Я снова забираюсь в кровать, прижимаюсь к теплому телу Кена. Он не спит, он молча смотрит на окошко в потолке. «Ты ведь знаешь, что я тебя не брошу». – «Знаю». – «Я серьезно думаю, что мы справимся, детка. Надо только понять, что же, черт возьми, нам делать…»
Как поняла Трейя, проблемой номер один был не рак. А информация. И первое, что ты выясняешь, когда сталкиваешься с этой проблемой, – то, что достоверной информации нет.
Объясню вкратце. Если речь идет о любой болезни, человеку приходится сталкиваться с двумя совершенно разными явлениями. С одной стороны, вы имеете дело с нарушением в работе организма – сломанной костью, гриппом, сердечным приступом, злокачественной опухолью. Назовем этот аспект болезни заболеванием. Например, рак – это заболевание, конкретная болезнь, обладающая конкретными медицинскими и научными параметрами. Оно более или менее нейтрально с ценностной точки зрения: оно не может быть истинным или ложным, хорошим или плохим, а просто есть.
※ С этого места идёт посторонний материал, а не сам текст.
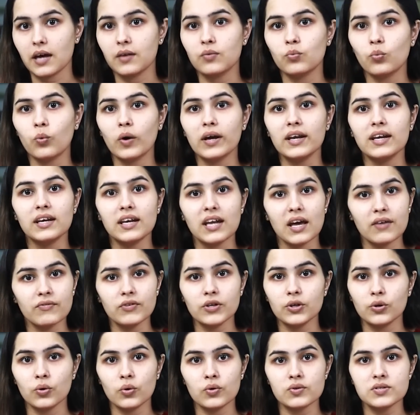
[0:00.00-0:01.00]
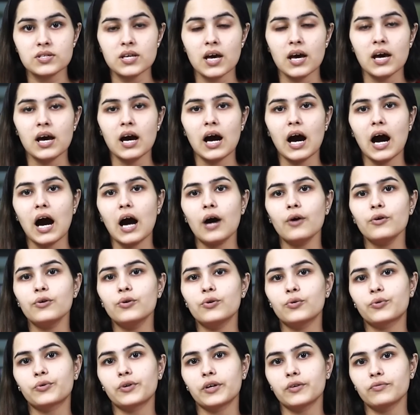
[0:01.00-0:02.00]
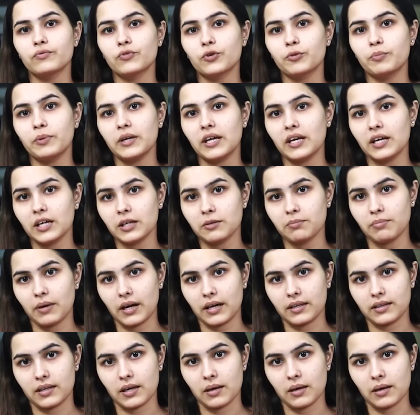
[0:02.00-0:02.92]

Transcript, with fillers: and one never knows how Ukraine would be hit by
Это как гора, которая не бывает хорошей или плохой, она просто есть.
Но, с другой стороны, человеку приходится сталкиваться с тем, как интерпретируется заболевание в его обществе и культуре: со всеми суждениями, страхами, надеждами, мифами, историями, оценками и смыслами, которые каждое общество ему придает. Назовем этот аспект болезни недугом. Рак – это не просто заболевание, не просто конкретный научный и медицинский феномен, а еще и недуг, явление, обремененное культурными и социальными смыслами. Наука рассказывает о том, как начинается и каким образом протекает заболевание, а конкретная культура или субкультура – о том, как начинается и развивается ваш недуг.